Police sources told The Hindu that Qureshi participated in the October, 1999, SIMI conference in October, 1999. Sheikh Yasin, the head of the Palestinian Hamas and the Pakistan Jamaat-e-Islamic chief Qazi Husain Ahmad, were among those who delivered speeches, through telephone links. Seven-year-old Gulrez Siddiqui was reported to have been trotted out in front of the estimated 20,000-strong crowd to read out this couplet: “Islam ka ghazi, butshikan, Mera sher, Osama bin Laden” (Warrior for Islam, destroyer of idols / My lion, Osama bin Laden)”.
SIMI’s growing links with the global jihadist movement became increasingly clear in the months and years that followed. In January, 2000, for example, police in West Bengal arrested Chinese national Abdul Rahman just after he crossed the Bahirhat border with Bangaldesh. Investigators learned that Rahman, who had escaped from a prison in China’s Xinjiang region where he had been serving time for the murder of a police officer, had been brought to India to train Lashkar-e-Taiba operatives. His handlers Aziz-ul-Haq and Nazrul Islam were both SIMI members. Later, in May, 2001, eight SIMI members involved in an abortive plot to bomb the Rashtriya Swayamsevak Sangh’s headquarters in Nagpur were found to have trained with the Hizb ul-Mujahideen in Jammu and Kashmir.
By the time of SIMI’s 1999 Aurangabad convention, which Qureshi is believed to have helped organise, many of the speeches delivered by delegates were frankly inflammatory. “Islam is our nation, not India,” thundered Mohammad Amir Shakeel Ahmad, one of over a dozen SIMI-linked Lashkar operatives arrested in 2005 for smuggling in military-grade explosives and assault rifles for a planned series of attacks in Gujarat. Among those listening to the speech was Mohammad Azam Ghauri, one of the co-founders of the Lashkar’s India operations.
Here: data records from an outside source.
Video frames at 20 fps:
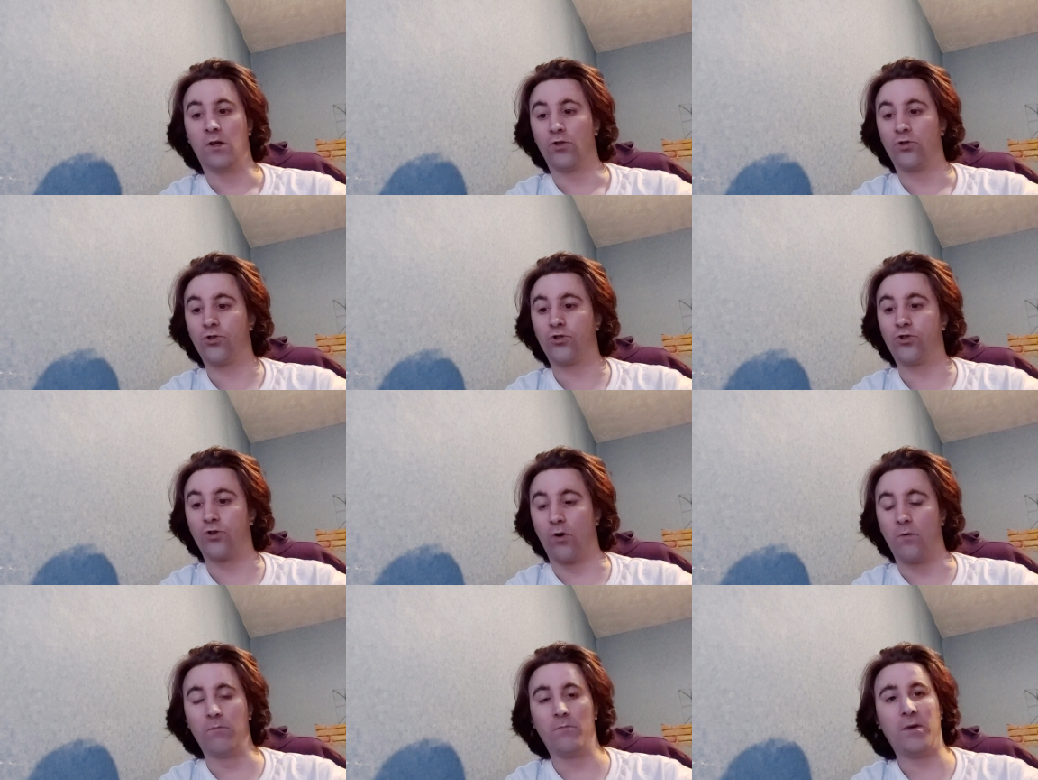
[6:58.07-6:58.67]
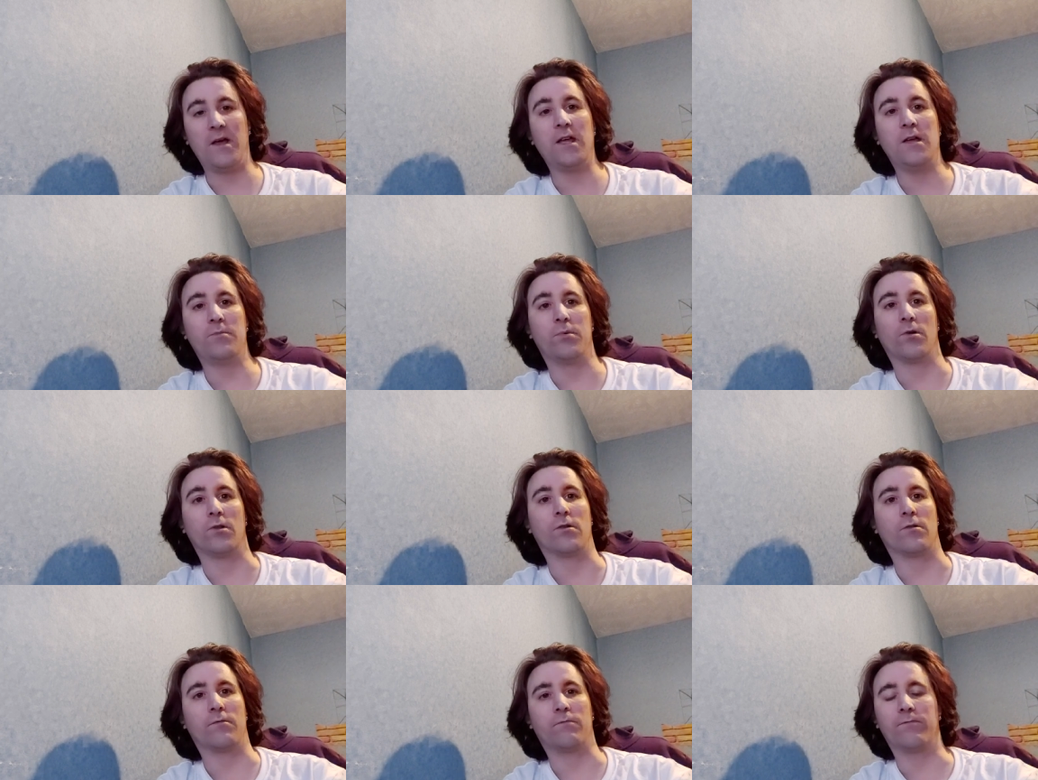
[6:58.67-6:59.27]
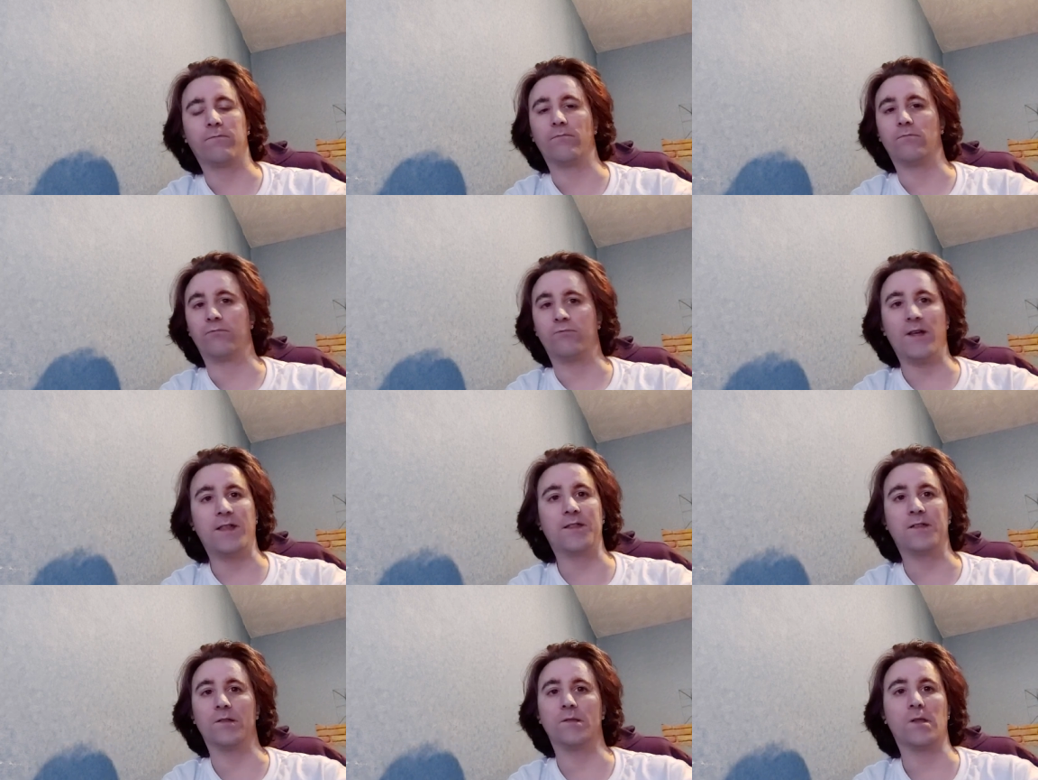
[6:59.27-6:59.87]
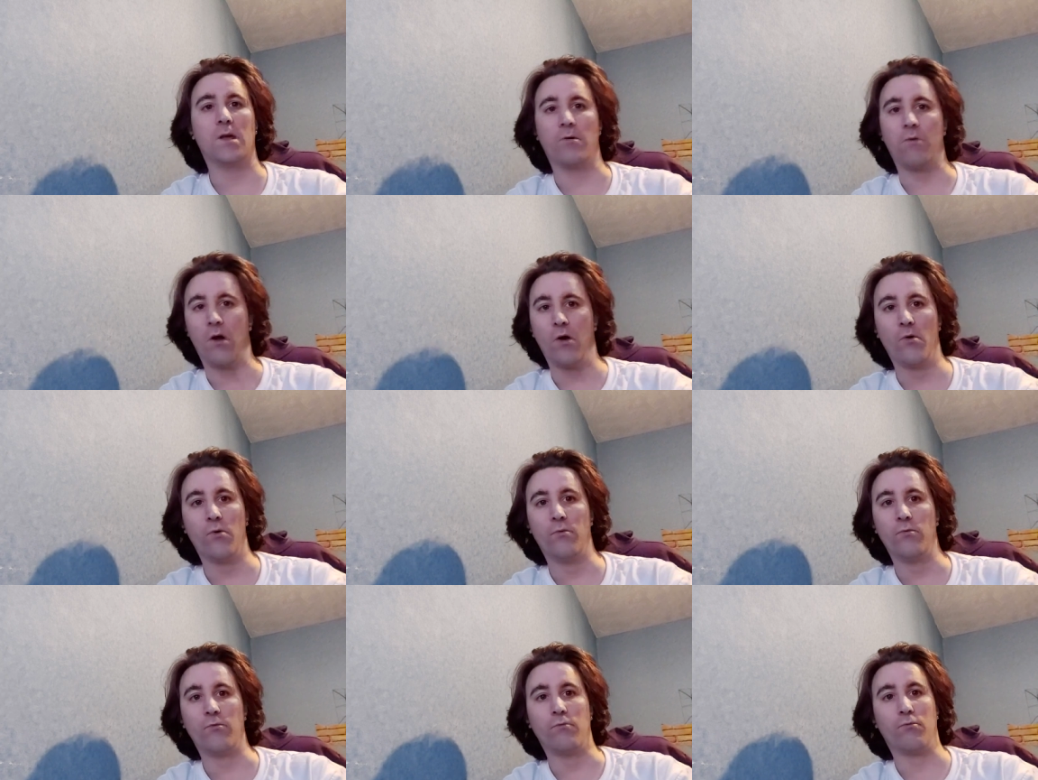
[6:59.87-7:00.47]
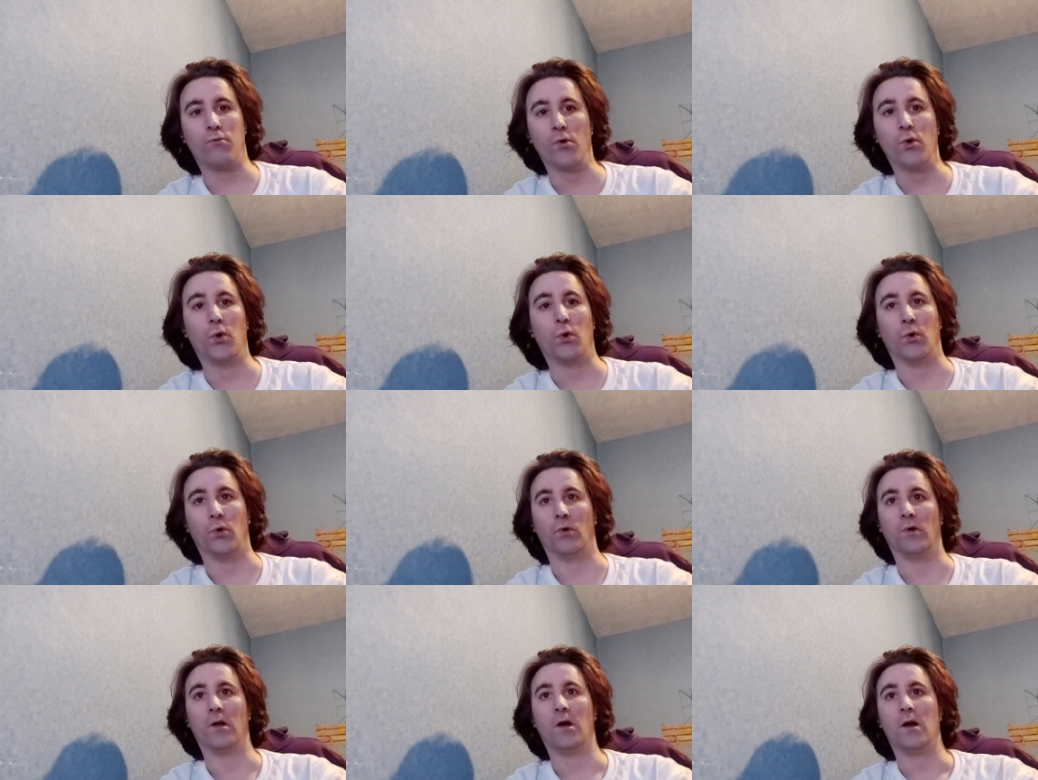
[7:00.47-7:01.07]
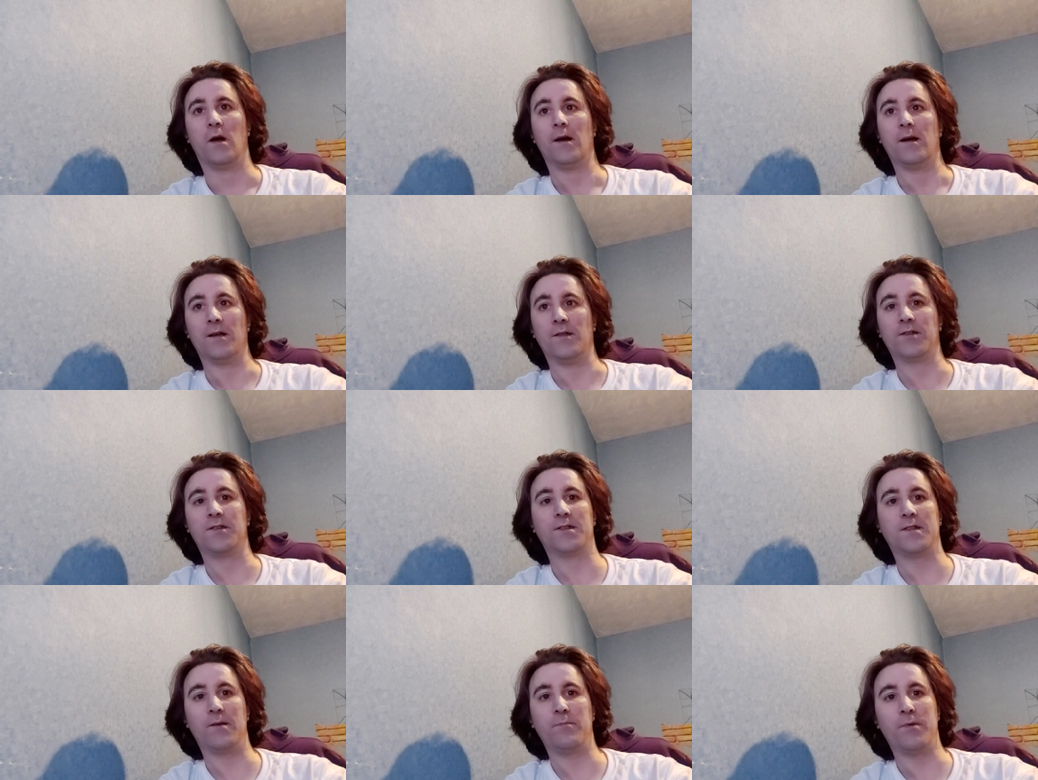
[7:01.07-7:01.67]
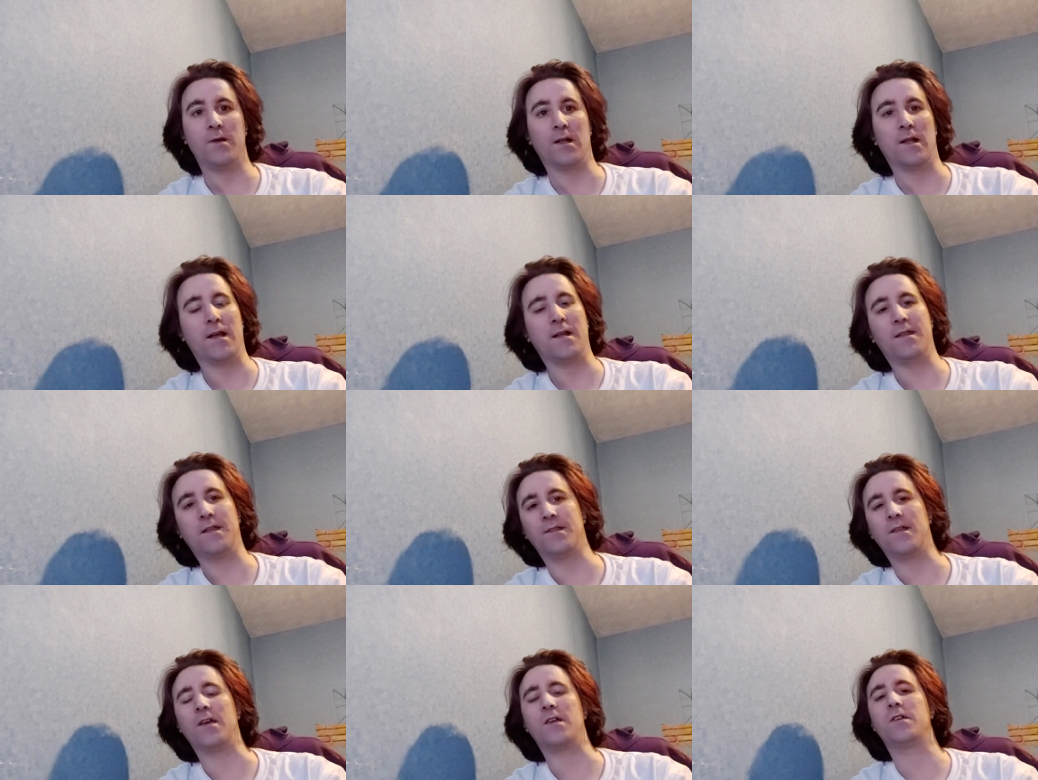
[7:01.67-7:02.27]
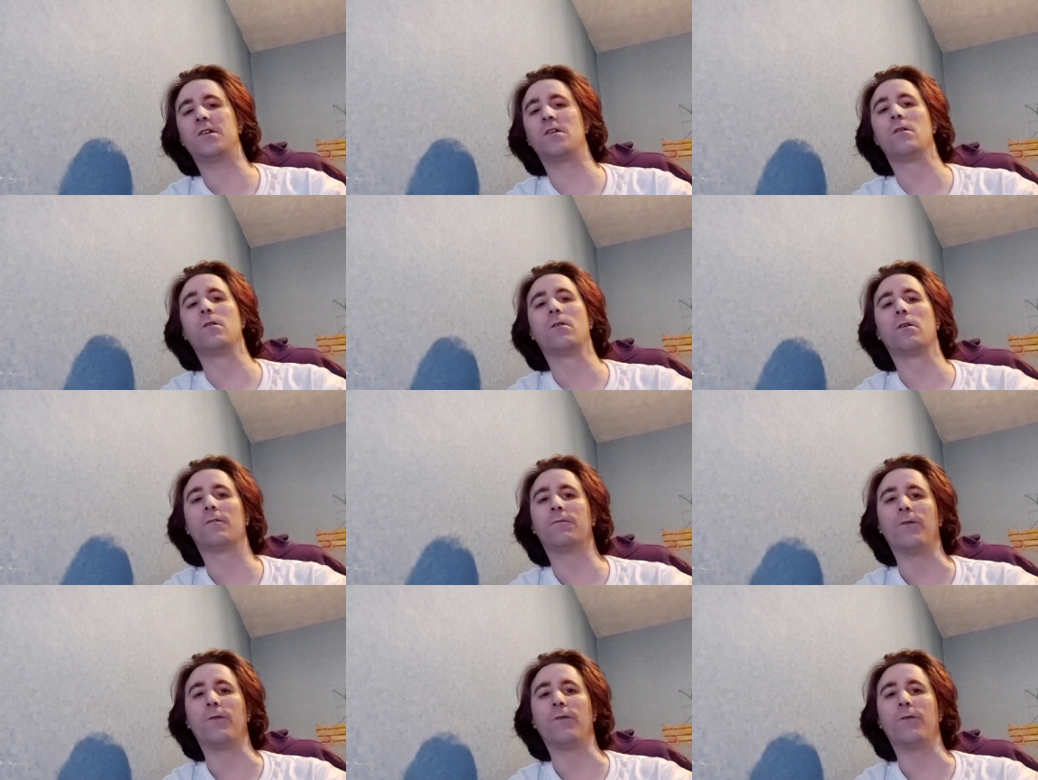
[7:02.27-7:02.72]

some people have written their own rule and stipulated that young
Ghauri, some SIMI members present in Aurangabad say, was offered SIMI’s leadership, but refused.
Qureshi was, investigators say, one of the principal organisers of SIMI’s last public conference in 2001. SIMI leaders told the estimated 25,000 followers who attended the conference that the time had come for Indian Muslims to launch an armed jihad which would have the establishment of a caliphate at its final aim.
In the wake of the attack on the World Trade Centre in New York in September, 2001, SIMI activists organised demonstrations attacking the United States of America for being an “enemy of Islam.” SIMI literature hailed Osama as a “true mujahid [Islamic warrior]” and celebrated the demolition of the Bamiyan Buddhas by the Taliban. Muslims were exhorted to “trample the infidels.”
Finding Qureshi — as well as figures like Qayamuddin Kapadia, the missing Vadodara based computer-graphics artist who police believe led the SIMI cell which targeted Surat — could prove key to preventing the next big terror bombings. But the threat will not end with his arrest. Investigations of other SIMI-linked terror cells have thrown up evidence which suggests Qureshi trained several hundred recent recruits to the Islamist group’s terror cells, at camps held across India from 2007 onwards.
India, it seems probable, will be compelled to live with this threat for many years to come.